Mon soupçon est que la pensée de Deleuze n'est pas si éloignée des mondes de la pensée védique. Le projet est passionnant. Pendant des siècles, les écrits védiques n'ont été transmis que par voie orale avant d'être mis par écrit, et ils sont encore peu compris aujourd'hui. Je trouve sympathique la lecture de Sri Aurobindo, qui oppose à la lecture occidentale des érudits sans âme la force originelle de la pensée spirituelle en Inde. Je ne peux pas dire si c'est toujours philologiquement correct.
Aurobindo active en tout cas les écrits védiques. Il élabore leur rigueur philosophique, les intègre à l'expérience humaine et à la pensée spirituelle et montre que c'est là que se trouve le début de la philosophie. Ce commencement n'apparaît pas sous la forme d'une émergence délicate, mais avec force comme une vision de l'essence, comme une vision éclairée d'une vérité spirituelle qui tente de répondre aux questions centrales de notre existence. En ce sens, les écrits védiques sont pour Aurobindo plus que de la philosophie. Ils contiennent de la philosophie, mais vont au-delà, ne sont pas irrationnels, mythiques, ritualistes et barbares, mais clairs dans leur adresse à notre existence.
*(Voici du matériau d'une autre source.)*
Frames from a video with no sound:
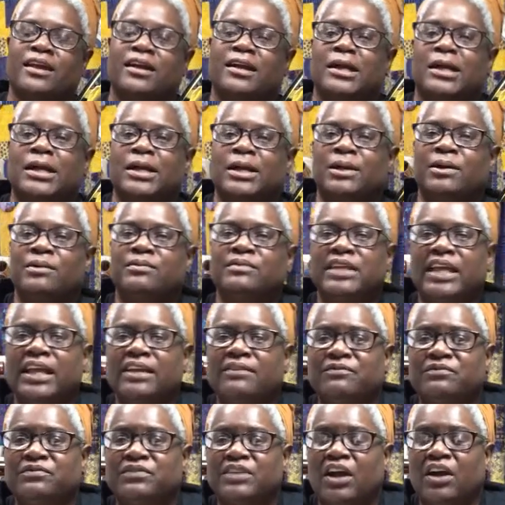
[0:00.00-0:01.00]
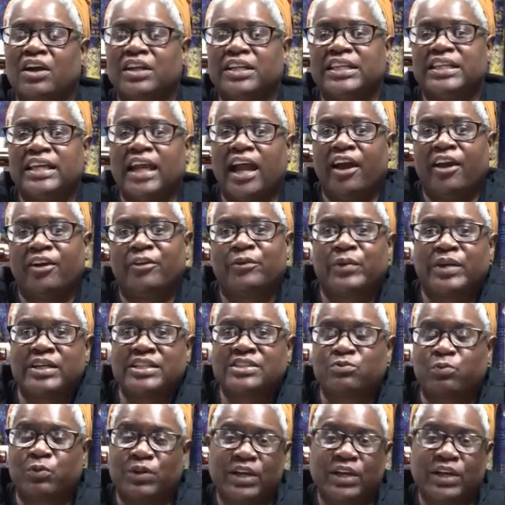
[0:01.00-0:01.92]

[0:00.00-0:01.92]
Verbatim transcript: Uh, they on the IRS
D'où venons-nous et quelle est notre mission ? C'est à cela que tentent de répondre véritablement les écrits védiques.
Je vois des résonances dans les plans (planes) des écrits védiques et les plans (planes) de Deleuze. Les dieux des Vedas et les concepts déchaînés de Deleuze ne sont pas si dissemblables. La philosophie de l'immanence les nourrit tous deux. Tout est un. Il s'agit de comprendre la vie.